ASSIGNMENT:
Once the pictures have been removed, repeat the remainder of the records exactly.

RECORDED DATA:
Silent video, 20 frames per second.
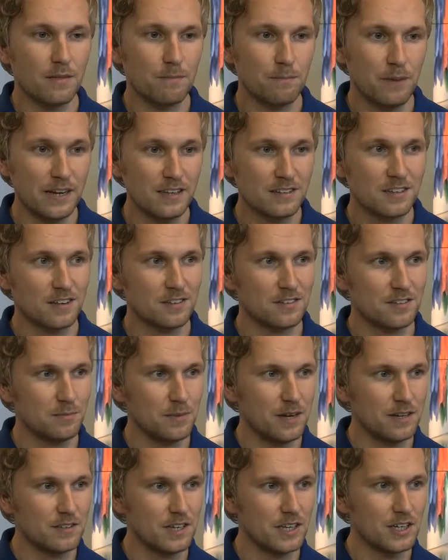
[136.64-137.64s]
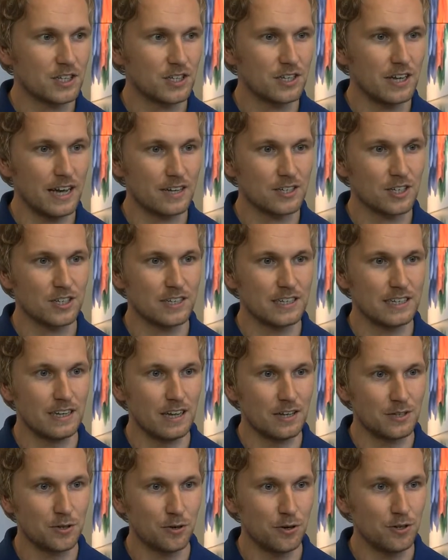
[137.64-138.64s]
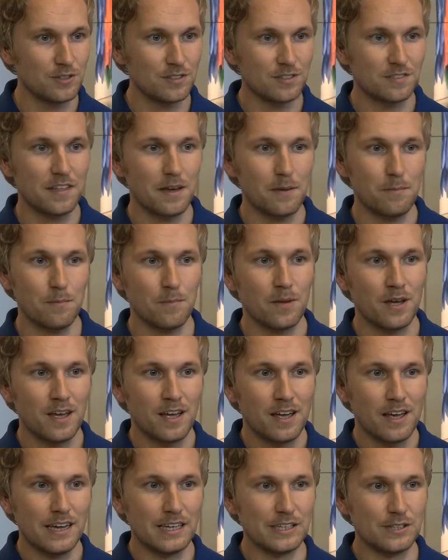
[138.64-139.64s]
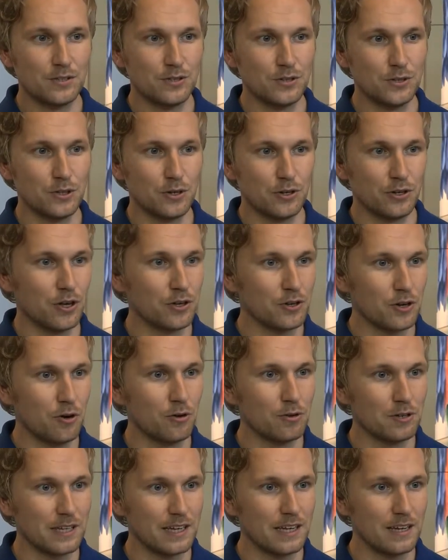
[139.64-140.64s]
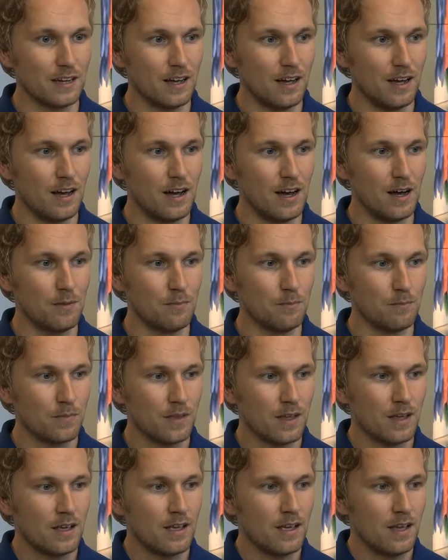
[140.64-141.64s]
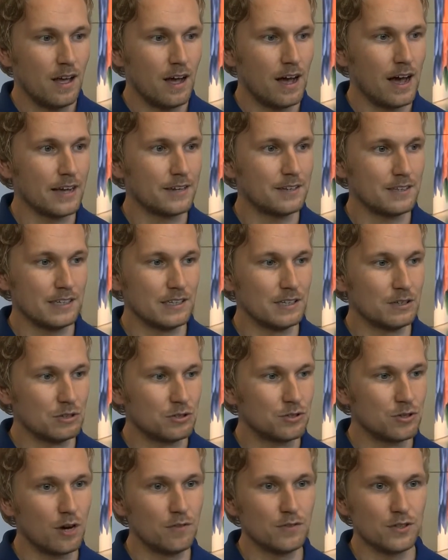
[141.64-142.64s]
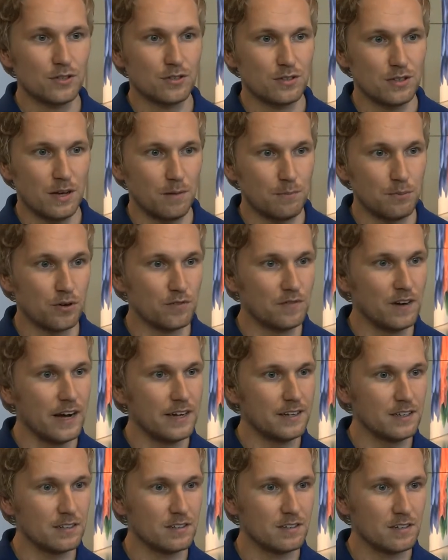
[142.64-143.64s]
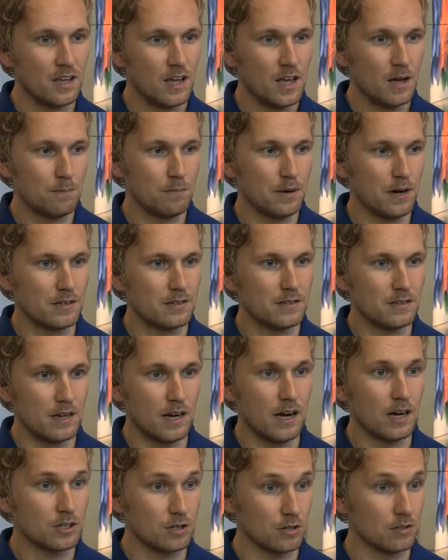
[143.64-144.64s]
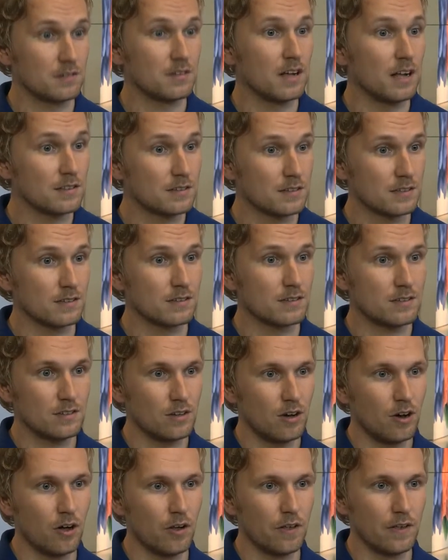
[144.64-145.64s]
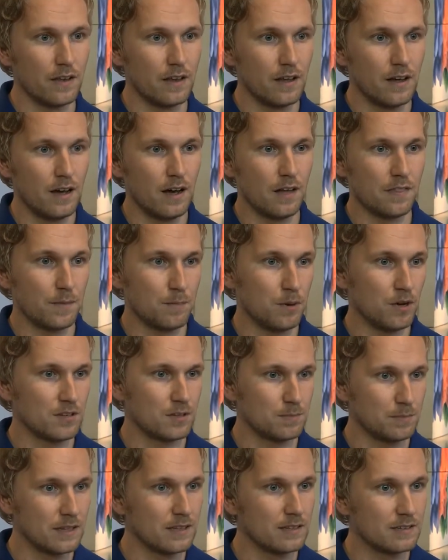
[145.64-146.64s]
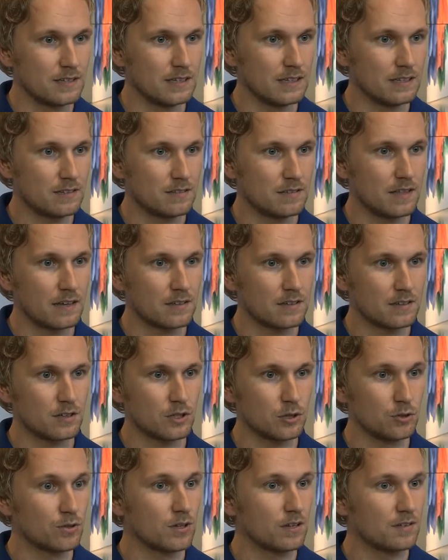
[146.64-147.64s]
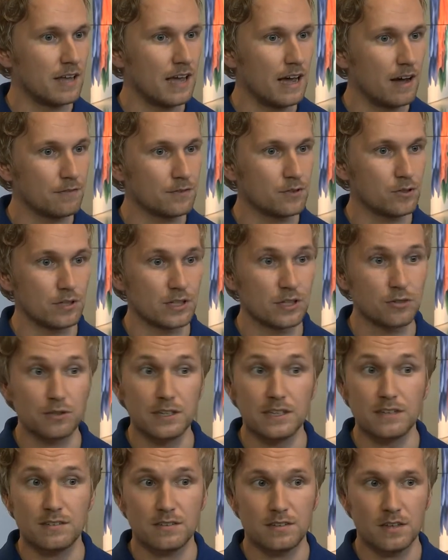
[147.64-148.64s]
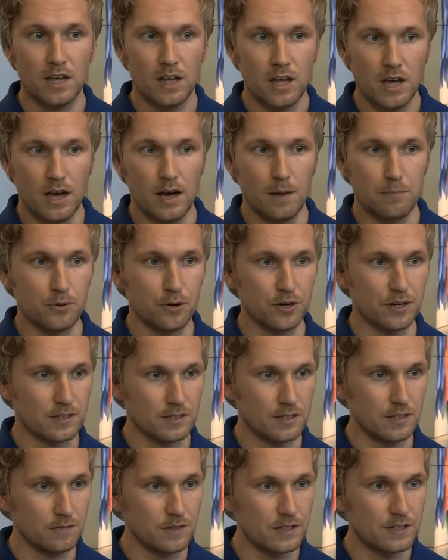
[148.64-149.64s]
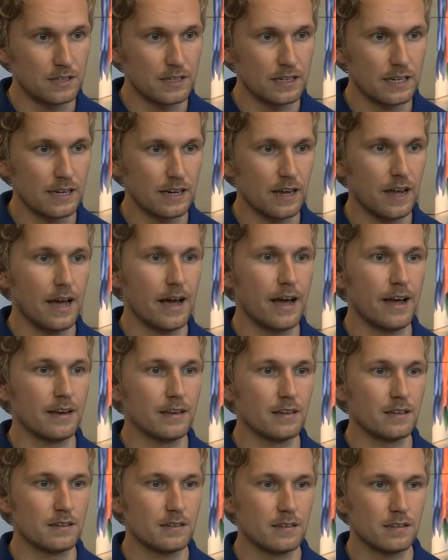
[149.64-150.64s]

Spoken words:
Panel customization actually turns them into not only IT service providers, but consultants on the possibilities that users have to increase productivity and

OUTPUT:
Silent video, 20 frames per second.
[136.64-137.64s]
[137.64-138.64s]
[138.64-139.64s]
[139.64-140.64s]
[140.64-141.64s]
[141.64-142.64s]
[142.64-143.64s]
[143.64-144.64s]
[144.64-145.64s]
[145.64-146.64s]
[146.64-147.64s]
[147.64-148.64s]
[148.64-149.64s]
[149.64-150.64s]

Spoken words:
Panel customization actually turns them into not only IT service providers, but consultants on the possibilities that users have to increase productivity and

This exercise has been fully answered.